## Recorded information
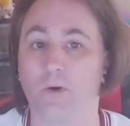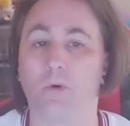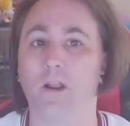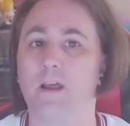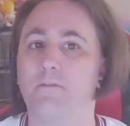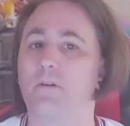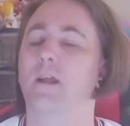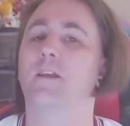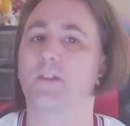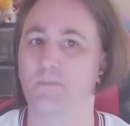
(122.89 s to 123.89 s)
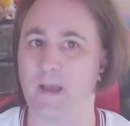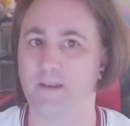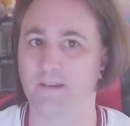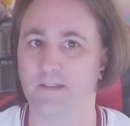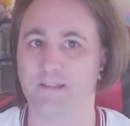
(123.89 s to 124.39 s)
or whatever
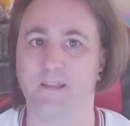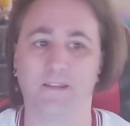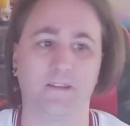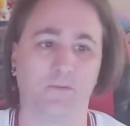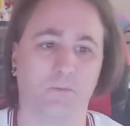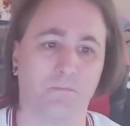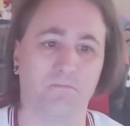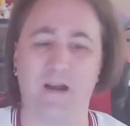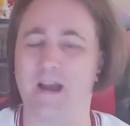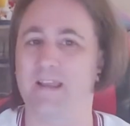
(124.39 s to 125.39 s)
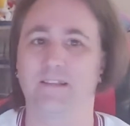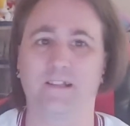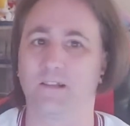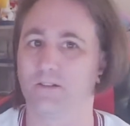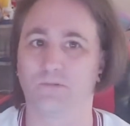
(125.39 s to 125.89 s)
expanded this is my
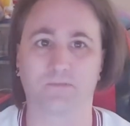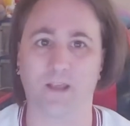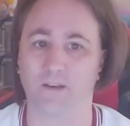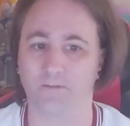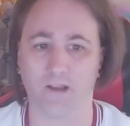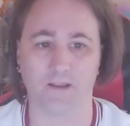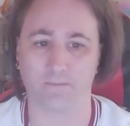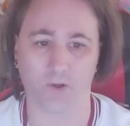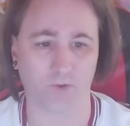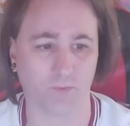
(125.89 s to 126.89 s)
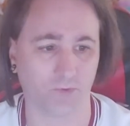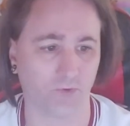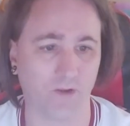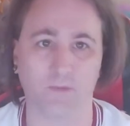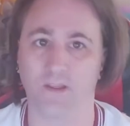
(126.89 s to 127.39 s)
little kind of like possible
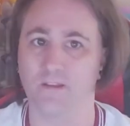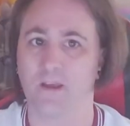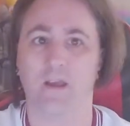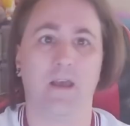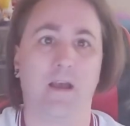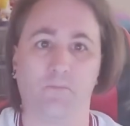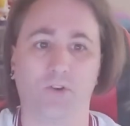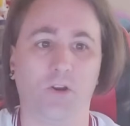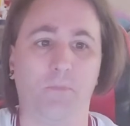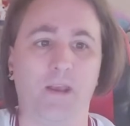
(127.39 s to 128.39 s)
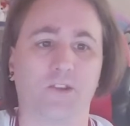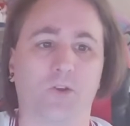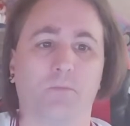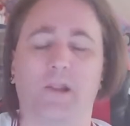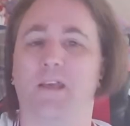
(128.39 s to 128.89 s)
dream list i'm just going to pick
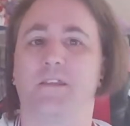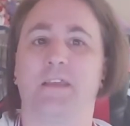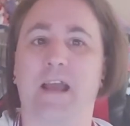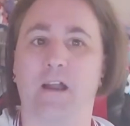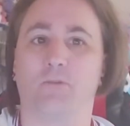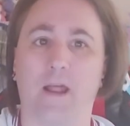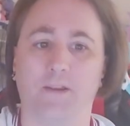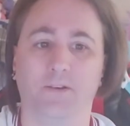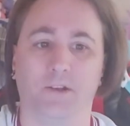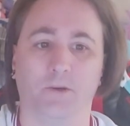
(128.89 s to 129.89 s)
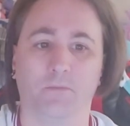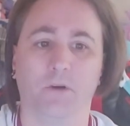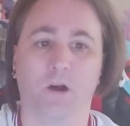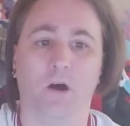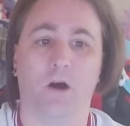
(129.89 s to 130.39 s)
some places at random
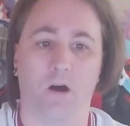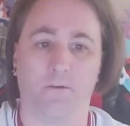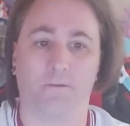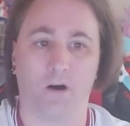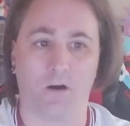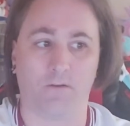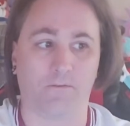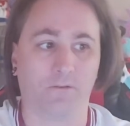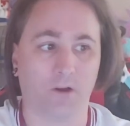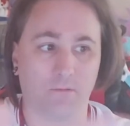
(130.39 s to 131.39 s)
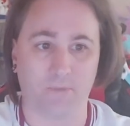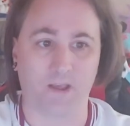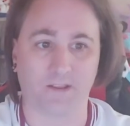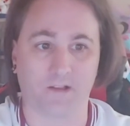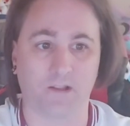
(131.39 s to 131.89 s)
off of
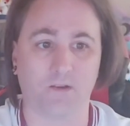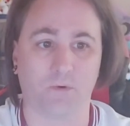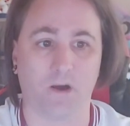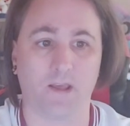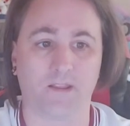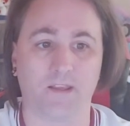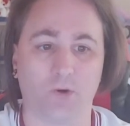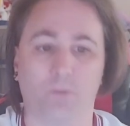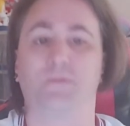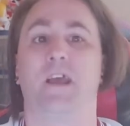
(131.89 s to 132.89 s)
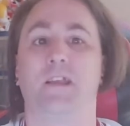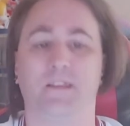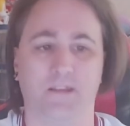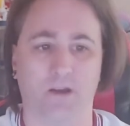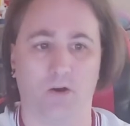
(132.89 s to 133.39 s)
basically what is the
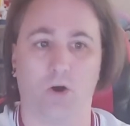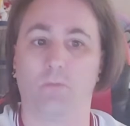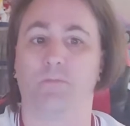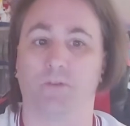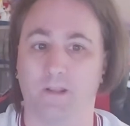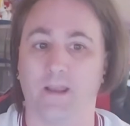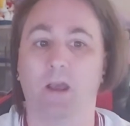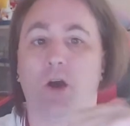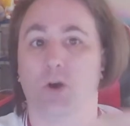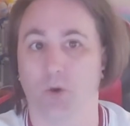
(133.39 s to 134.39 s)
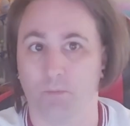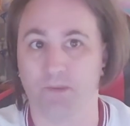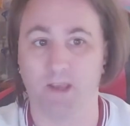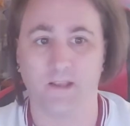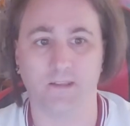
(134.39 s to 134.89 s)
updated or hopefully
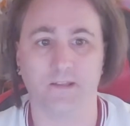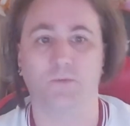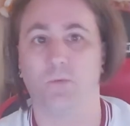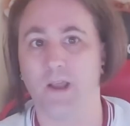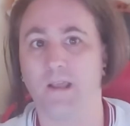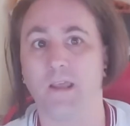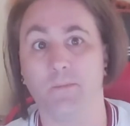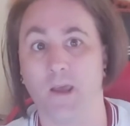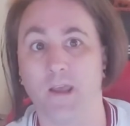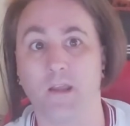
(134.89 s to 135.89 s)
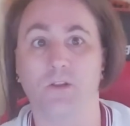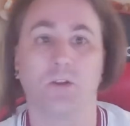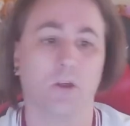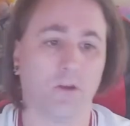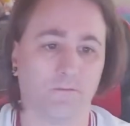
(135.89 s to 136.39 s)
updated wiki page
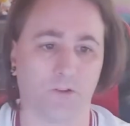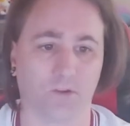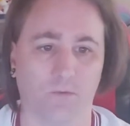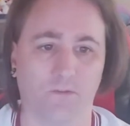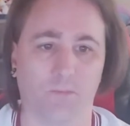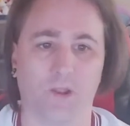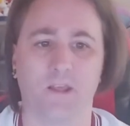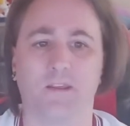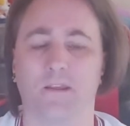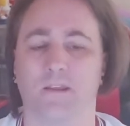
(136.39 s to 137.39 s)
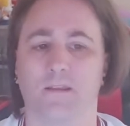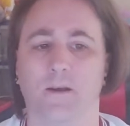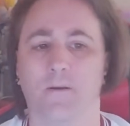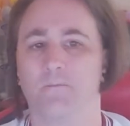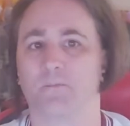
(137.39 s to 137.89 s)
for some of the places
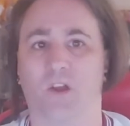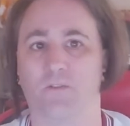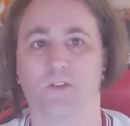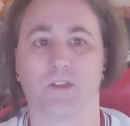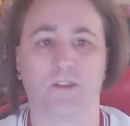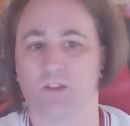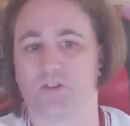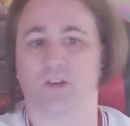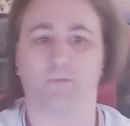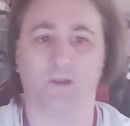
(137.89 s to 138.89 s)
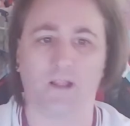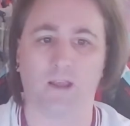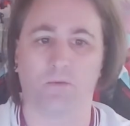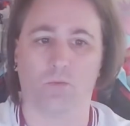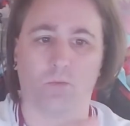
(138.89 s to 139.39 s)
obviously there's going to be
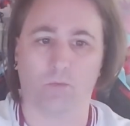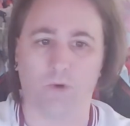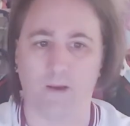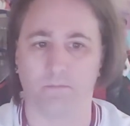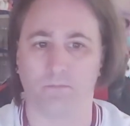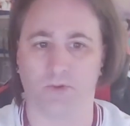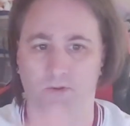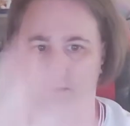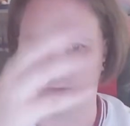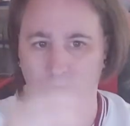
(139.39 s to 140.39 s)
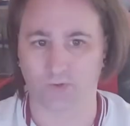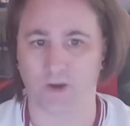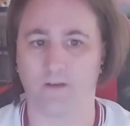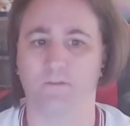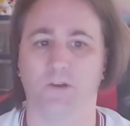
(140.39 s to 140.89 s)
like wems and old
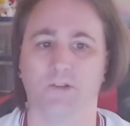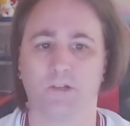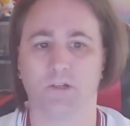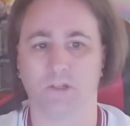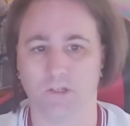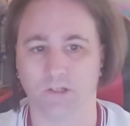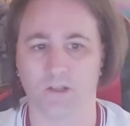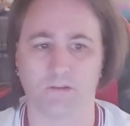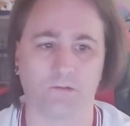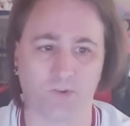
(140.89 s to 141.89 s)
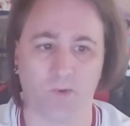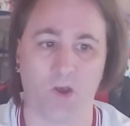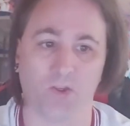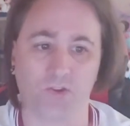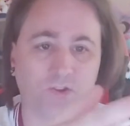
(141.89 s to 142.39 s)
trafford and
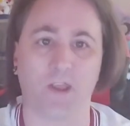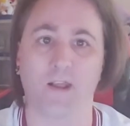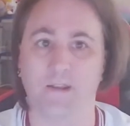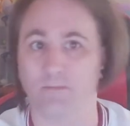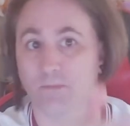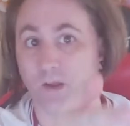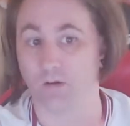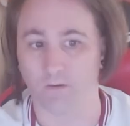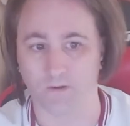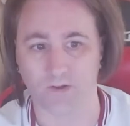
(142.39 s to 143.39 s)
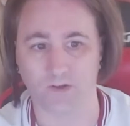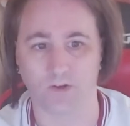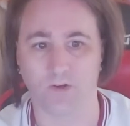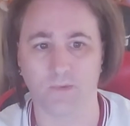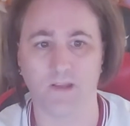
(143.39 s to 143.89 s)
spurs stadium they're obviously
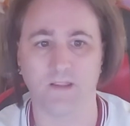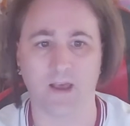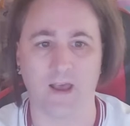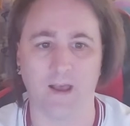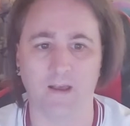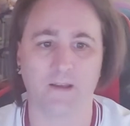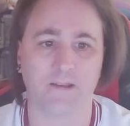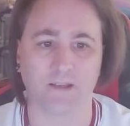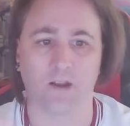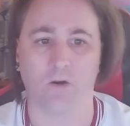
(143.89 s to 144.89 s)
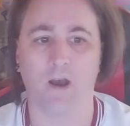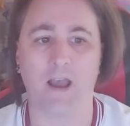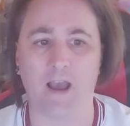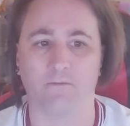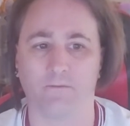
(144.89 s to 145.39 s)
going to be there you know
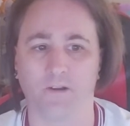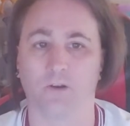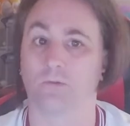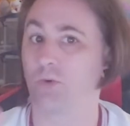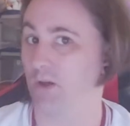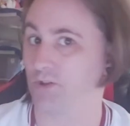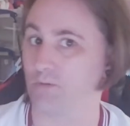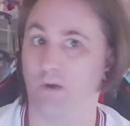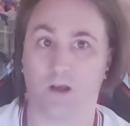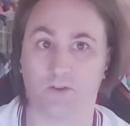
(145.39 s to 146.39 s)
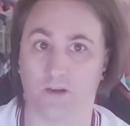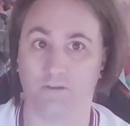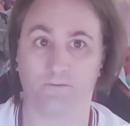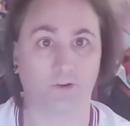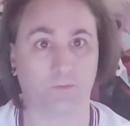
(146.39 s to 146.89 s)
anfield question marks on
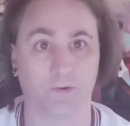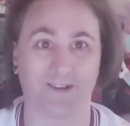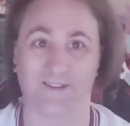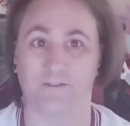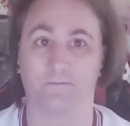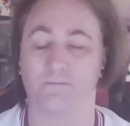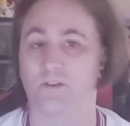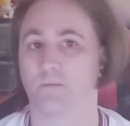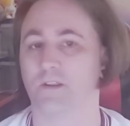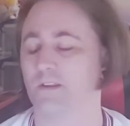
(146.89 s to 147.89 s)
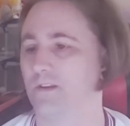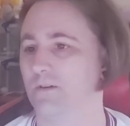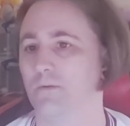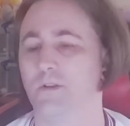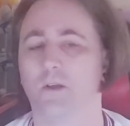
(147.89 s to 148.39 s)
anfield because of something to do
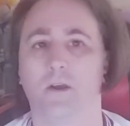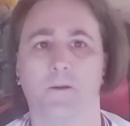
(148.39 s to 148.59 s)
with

---

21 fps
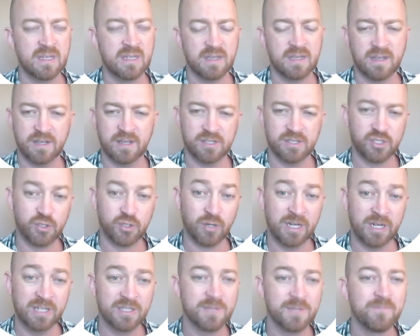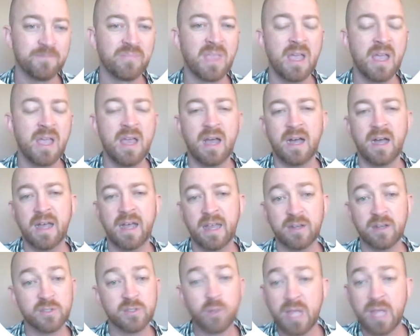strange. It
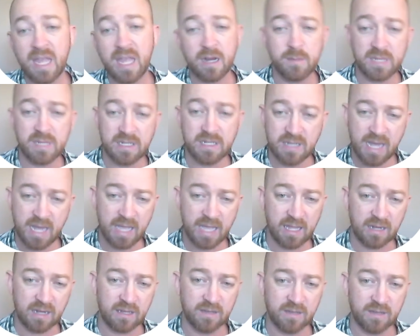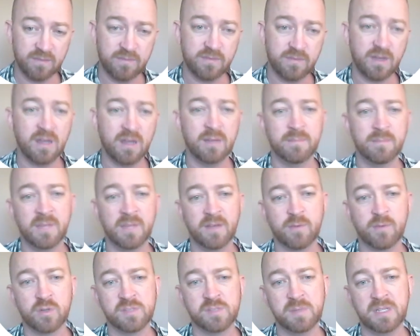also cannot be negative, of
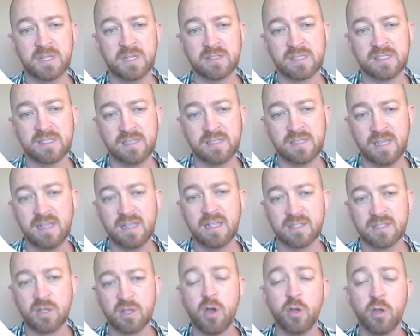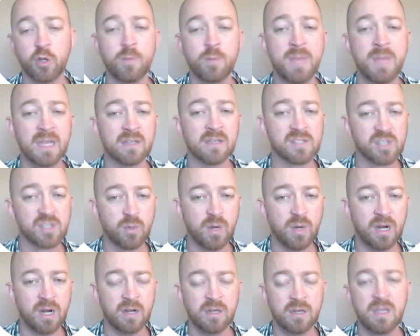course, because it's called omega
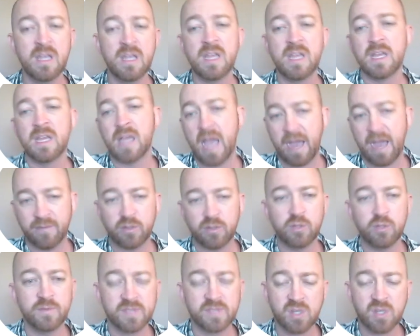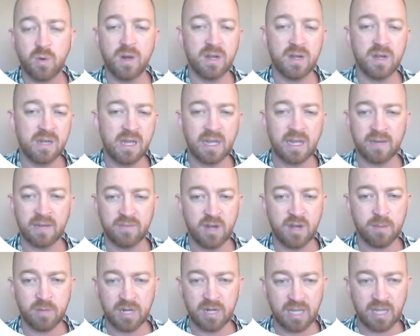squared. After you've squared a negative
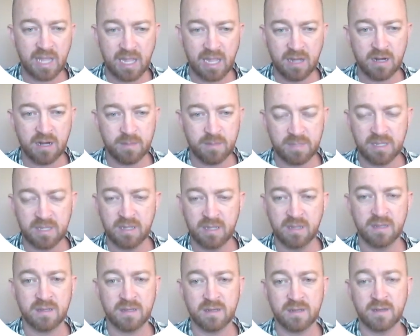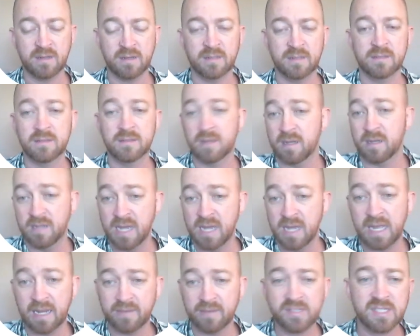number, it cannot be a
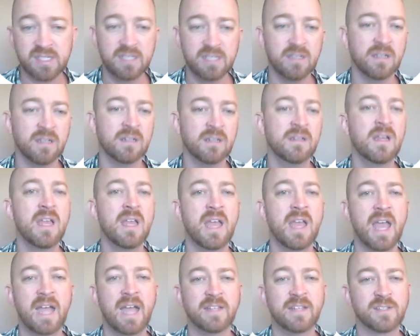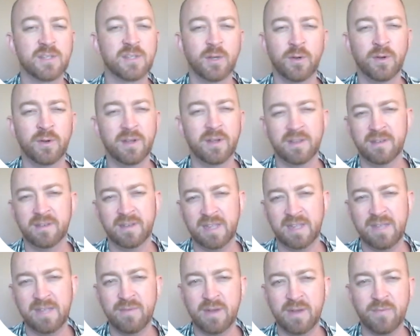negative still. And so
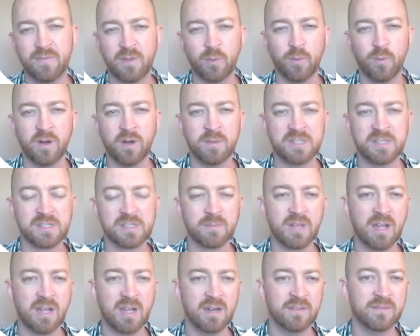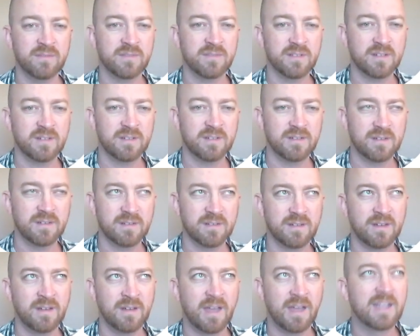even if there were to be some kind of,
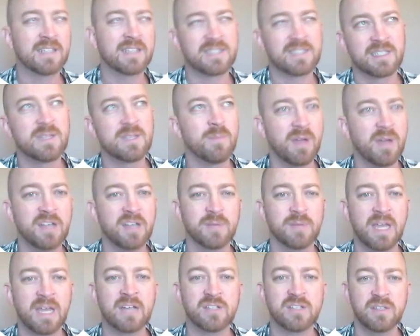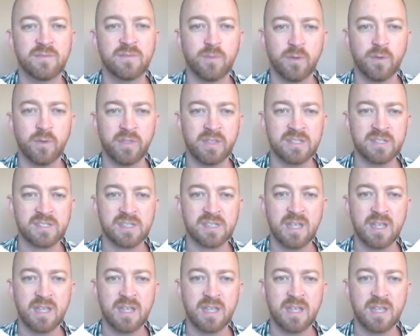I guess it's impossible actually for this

## Exercise requirements
Look above and copy only the lines from the one holding "(122.89 s to 123.89 s)" to the one holding "(146.89 s to 147.89 s)", both included, exactly, minus the pictures.

## Solution to this problem
(122.89 s to 123.89 s)
(123.89 s to 124.39 s)
or whatever
(124.39 s to 125.39 s)
(125.39 s to 125.89 s)
expanded this is my
(125.89 s to 126.89 s)
(126.89 s to 127.39 s)
little kind of like possible
(127.39 s to 128.39 s)
(128.39 s to 128.89 s)
dream list i'm just going to pick
(128.89 s to 129.89 s)
(129.89 s to 130.39 s)
some places at random
(130.39 s to 131.39 s)
(131.39 s to 131.89 s)
off of
(131.89 s to 132.89 s)
(132.89 s to 133.39 s)
basically what is the
(133.39 s to 134.39 s)
(134.39 s to 134.89 s)
updated or hopefully
(134.89 s to 135.89 s)
(135.89 s to 136.39 s)
updated wiki page
(136.39 s to 137.39 s)
(137.39 s to 137.89 s)
for some of the places
(137.89 s to 138.89 s)
(138.89 s to 139.39 s)
obviously there's going to be
(139.39 s to 140.39 s)
(140.39 s to 140.89 s)
like wems and old
(140.89 s to 141.89 s)
(141.89 s to 142.39 s)
trafford and
(142.39 s to 143.39 s)
(143.39 s to 143.89 s)
spurs stadium they're obviously
(143.89 s to 144.89 s)
(144.89 s to 145.39 s)
going to be there you know
(145.39 s to 146.39 s)
(146.39 s to 146.89 s)
anfield question marks on
(146.89 s to 147.89 s)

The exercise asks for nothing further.